Friday, July 8, 2011

Why I Will Never Like Moths, Part 1

Growing up, we had a few rules at my house that always held a priority over much else:



1) The bathroom door must stay closed at all times unless instructed otherwise.


2) If you turn back the heat, be sure to turn it back up when finished.


3) The front and back doors need to be locked every night so Mom-mom does not become paranoid.


4) Never lock any of the other doors. Ever.


5) Always close the front door and the cabinet doors in the kitchen.




Rule 1 came about because we live in the boondocks away from things like Central Water and sewer systems. Instead, our house is located on a flood plain along a river and aquifer system with a high water table. This meant that every time the water table rose higher than normal, the septic tank would flood and we would be unable to flush the toilet till the water went back down. It became an unspoken agreement amongst us all to keep the door closed to keep the funk of feces from permeating through out the entire house.


Rule 2 had a similar reason to rule 1 dealing with us being out in the boondocks without Central Water. Also, because we didn't (and still don't) have a hot water heater. In order to ensure hot water for a shower, or washing dishes, or whatever other reason you might have needed hot water and could not heat it up on the stove, you actually had to turn back the thermostat twenty or so degrees ten minutes prior so the hot water in the pipes that usually went to the radiators (because yes, the house IS that old) would be redirected to what ever faucet needed that water. Needless to say, the longer the thermostat was set back, the colder it would become in the house. In winter, it sucked like hell so you were sure to turn the heat back up as soon as you got done.


Rule 3 dealt primarily with my grandmother and the sensibilities she developed growing up during the Great Depression. She was, and remains to this day, throughly convinced that the moment it got dark, looters and thieves and what have you would try to break in. The installation of the locks on the doors and the locking of them each night were the only way my parents could appease her paranoia and get her to stop going to bed with a shotgun under her pillow. (I wish I was joking about the shotgun, but it's all too true. The gun is currently stored in the garage to stay out of her fingers.)

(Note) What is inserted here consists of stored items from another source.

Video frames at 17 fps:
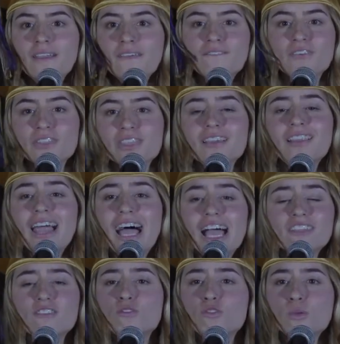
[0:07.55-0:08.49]
For the
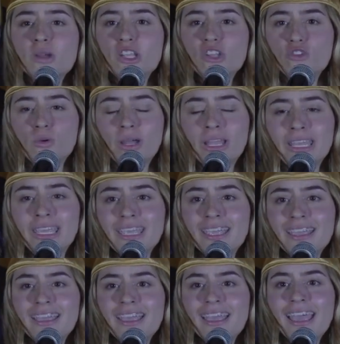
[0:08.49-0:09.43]
class of
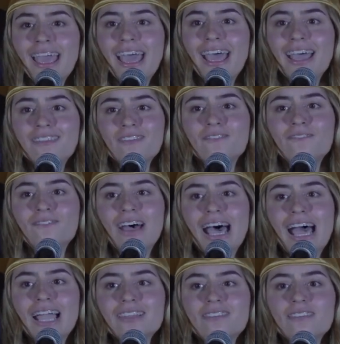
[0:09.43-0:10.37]
2020 has in
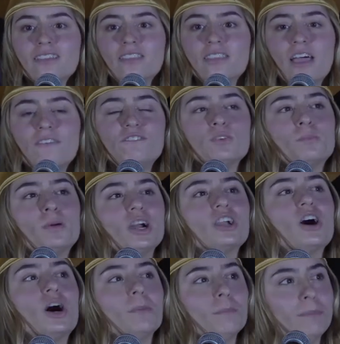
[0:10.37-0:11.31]
fact left a
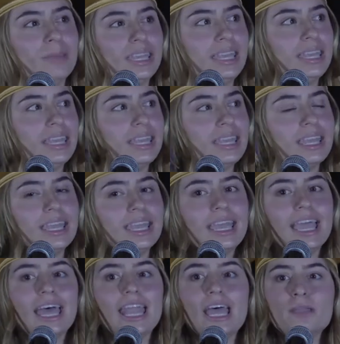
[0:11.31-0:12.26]
mark on me,
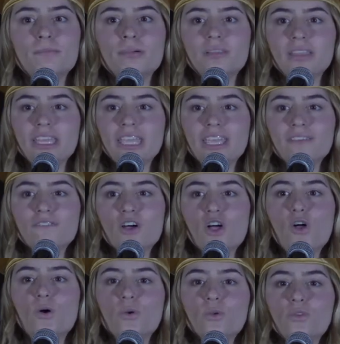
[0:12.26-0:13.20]
I believe
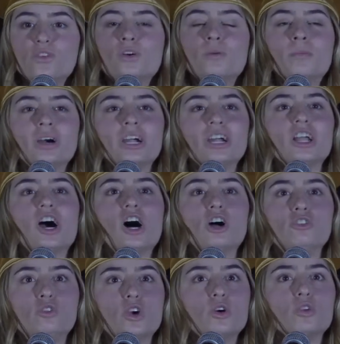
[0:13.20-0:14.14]
also a mark
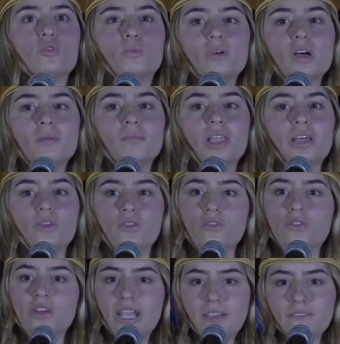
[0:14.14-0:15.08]
on Dos Pueblos
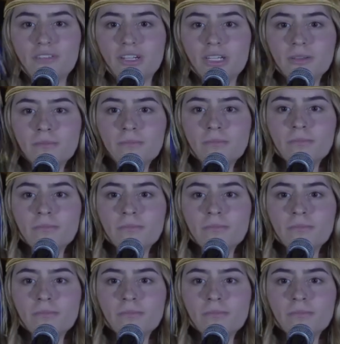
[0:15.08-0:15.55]
forever.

Rule 4 is the imminent result of 3's need for locks on EVERY door. These locks were installed before my brother Charles was born. He is six years my senior, which makes the locks at least twenty-six years old, but probably more like twenty-eight. Needless to say, these locks kind of stick and after having several interesting episodes of the doors locking themselves (of which I may go into on a later date) and never opening again unless the knob itself was removed, it became another mute point in the family to just not lock any other doors apart from the ones that would keep Mom-mom sane.


But 5, I feel, was the most important rule of them all. The family instated this rule because, again, we live in the boondocks. The front door's screen needed to stay shut to keep flies out. The cabinet doors in the kitchen ( a.k.a the cupboards) had to be closed for another reason. If left open, the food in the cabinets would become full of brown moths.

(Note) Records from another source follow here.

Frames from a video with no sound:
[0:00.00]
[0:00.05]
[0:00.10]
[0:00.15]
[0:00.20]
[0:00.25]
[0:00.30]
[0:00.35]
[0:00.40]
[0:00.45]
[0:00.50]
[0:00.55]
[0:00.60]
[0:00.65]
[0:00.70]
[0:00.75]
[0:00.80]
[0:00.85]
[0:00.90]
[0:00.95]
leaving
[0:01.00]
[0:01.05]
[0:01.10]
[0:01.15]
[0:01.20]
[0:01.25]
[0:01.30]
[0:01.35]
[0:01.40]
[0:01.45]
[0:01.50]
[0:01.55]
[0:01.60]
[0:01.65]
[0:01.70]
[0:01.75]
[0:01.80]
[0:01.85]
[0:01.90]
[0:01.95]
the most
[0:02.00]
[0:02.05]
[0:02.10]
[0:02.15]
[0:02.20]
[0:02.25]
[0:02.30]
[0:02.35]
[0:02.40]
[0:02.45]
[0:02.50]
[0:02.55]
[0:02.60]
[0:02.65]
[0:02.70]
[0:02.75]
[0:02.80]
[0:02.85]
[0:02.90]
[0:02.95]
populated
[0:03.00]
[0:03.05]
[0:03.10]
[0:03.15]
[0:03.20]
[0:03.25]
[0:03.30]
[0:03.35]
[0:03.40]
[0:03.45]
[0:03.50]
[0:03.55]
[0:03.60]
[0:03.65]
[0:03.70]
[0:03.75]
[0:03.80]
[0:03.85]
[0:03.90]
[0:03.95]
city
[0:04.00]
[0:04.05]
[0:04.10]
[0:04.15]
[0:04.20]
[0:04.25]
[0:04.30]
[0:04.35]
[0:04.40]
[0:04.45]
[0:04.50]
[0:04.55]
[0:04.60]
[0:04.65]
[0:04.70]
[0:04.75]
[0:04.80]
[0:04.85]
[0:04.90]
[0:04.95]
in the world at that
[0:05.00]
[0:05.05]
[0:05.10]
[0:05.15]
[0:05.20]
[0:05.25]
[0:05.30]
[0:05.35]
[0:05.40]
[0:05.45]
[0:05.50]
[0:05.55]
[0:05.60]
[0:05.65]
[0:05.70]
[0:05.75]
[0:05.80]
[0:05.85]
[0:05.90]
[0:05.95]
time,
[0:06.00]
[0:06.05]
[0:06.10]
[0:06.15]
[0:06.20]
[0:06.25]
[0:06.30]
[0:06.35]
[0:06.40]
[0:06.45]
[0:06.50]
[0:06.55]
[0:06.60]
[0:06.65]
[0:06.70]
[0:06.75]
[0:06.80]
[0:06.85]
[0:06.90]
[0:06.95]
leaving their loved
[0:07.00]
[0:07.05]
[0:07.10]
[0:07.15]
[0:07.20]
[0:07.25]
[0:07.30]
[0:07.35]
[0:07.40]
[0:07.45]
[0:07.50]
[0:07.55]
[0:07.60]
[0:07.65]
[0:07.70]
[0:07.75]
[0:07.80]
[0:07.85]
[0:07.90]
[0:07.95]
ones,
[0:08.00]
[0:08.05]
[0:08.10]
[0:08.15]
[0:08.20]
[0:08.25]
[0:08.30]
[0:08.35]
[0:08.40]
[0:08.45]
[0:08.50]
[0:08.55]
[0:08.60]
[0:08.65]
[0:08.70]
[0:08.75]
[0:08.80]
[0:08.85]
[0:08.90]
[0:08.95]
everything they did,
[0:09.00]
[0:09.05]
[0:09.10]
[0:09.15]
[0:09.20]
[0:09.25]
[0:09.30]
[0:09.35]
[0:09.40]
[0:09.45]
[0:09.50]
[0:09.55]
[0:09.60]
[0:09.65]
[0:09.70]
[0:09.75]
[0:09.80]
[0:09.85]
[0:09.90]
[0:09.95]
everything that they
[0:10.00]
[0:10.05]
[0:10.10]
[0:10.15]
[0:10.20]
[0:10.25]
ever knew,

Again, I wish I was kidding, but I'm not. My childhood years were spent having to check and recheck everything I ate to make sure it hadn't fallen victim to the ever present moth plague that still grips the family kitchen. Cookies, crackers, cereal, anything that dwells in the confines of the cupboards is fair game, even chocolate. And trust me, nothing spoils an appetite like pouring out a bowl of Cheerios and finding wiggling little caterpillars chilling in the the honey coated O's.

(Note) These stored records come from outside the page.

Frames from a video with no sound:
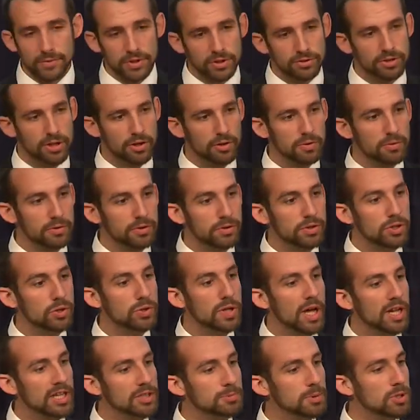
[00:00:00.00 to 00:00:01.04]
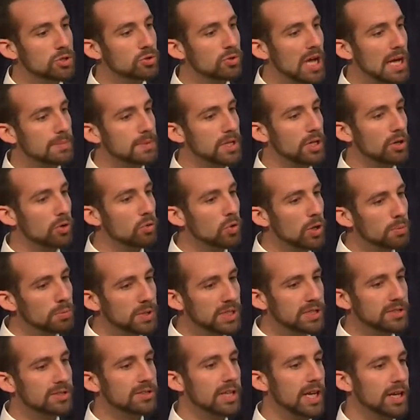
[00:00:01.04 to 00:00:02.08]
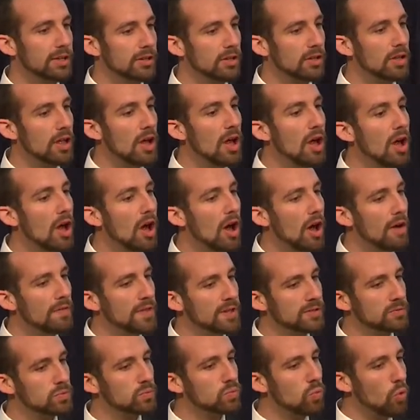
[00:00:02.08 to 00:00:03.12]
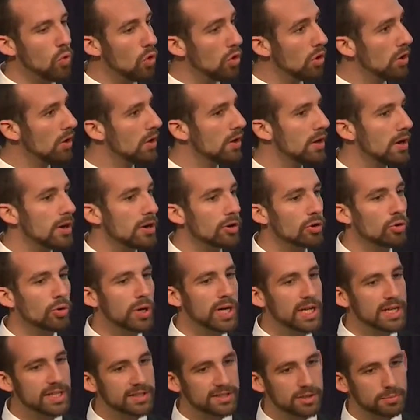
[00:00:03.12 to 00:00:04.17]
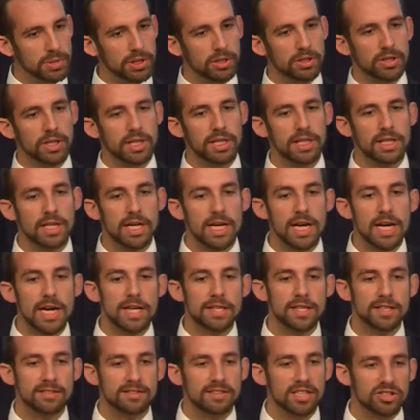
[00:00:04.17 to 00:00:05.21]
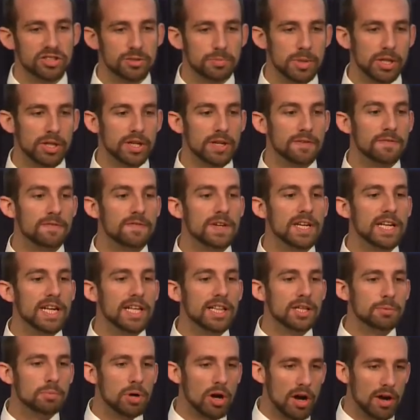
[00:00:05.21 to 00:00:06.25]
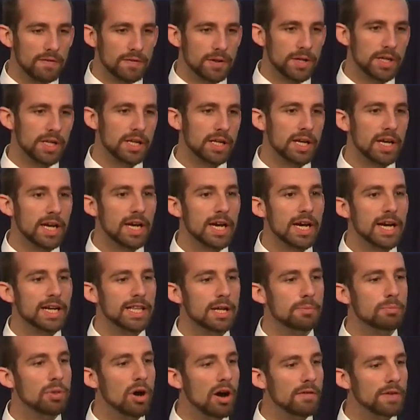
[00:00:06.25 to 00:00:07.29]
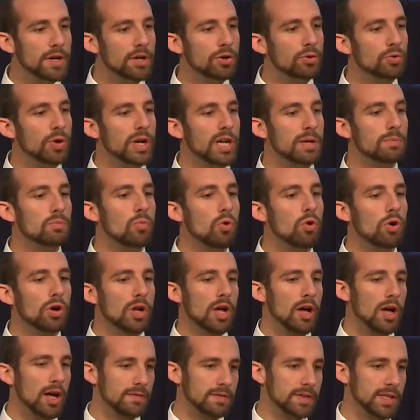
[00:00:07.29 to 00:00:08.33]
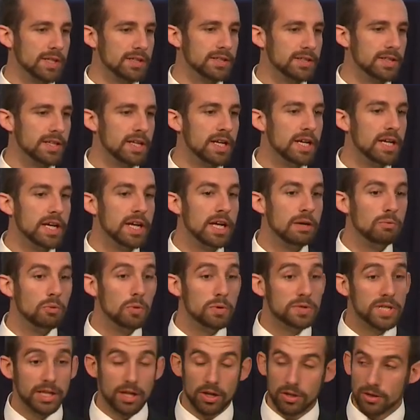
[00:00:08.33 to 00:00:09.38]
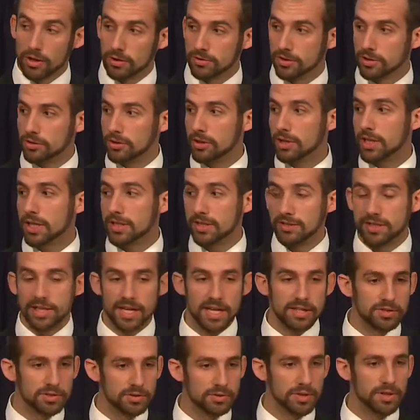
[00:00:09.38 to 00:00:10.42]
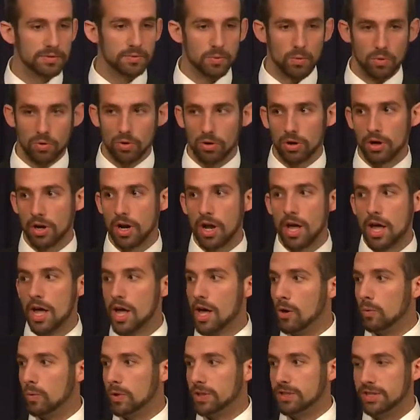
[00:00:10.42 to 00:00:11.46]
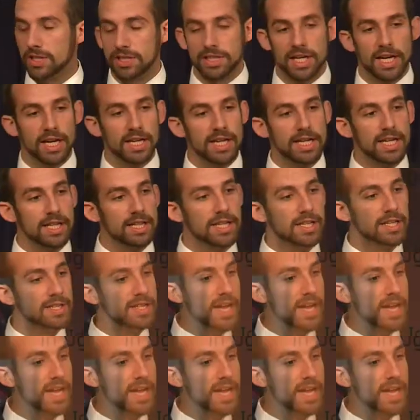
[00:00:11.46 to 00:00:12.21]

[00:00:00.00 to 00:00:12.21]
So Uganda's been trapped in a crippling cycle of this war creating disability, this disability feeding the poverty, and then poverty creating more conflict. When we take a closer look at this history of war, we see that in the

But, sometimes, it's the moths you don't see right off the bat that are the worst. I speak of one incident in particular that happened a couple years back around Christmas.


My sister, Dorothy, and I were baking cookies for the holidays. We had baked several standards: chocolate chip, peanut butter, short bread, the like. We had just gotten started on the oatmeal cookies for my dad and I was sifting out a just opened bag of flour while Dorothy busied herself with prepping the the ingredients. But as I shifted, I started to notice something about the flour.





There were moths in the flour. THERE WERE G-D MOTHS IN THE G-D FLOUR!



I remember my mind just going blank as I watched the small severed limbs come out of the sifter. It was so surreal, like I was one of those machines in the horror movies that one of the heroes falls into and ends up being chopped to slurry.


Before I could think to say anything, my sister took my sifted flour and poured it into the mixing bowl with the other ingredients. My sifted moth flour.


Needless to say, I kept my mouth shut about the entire thing and never told anyone. I also was the only one to not eat the oatmeal cookies.


Shame this is how they had to find out.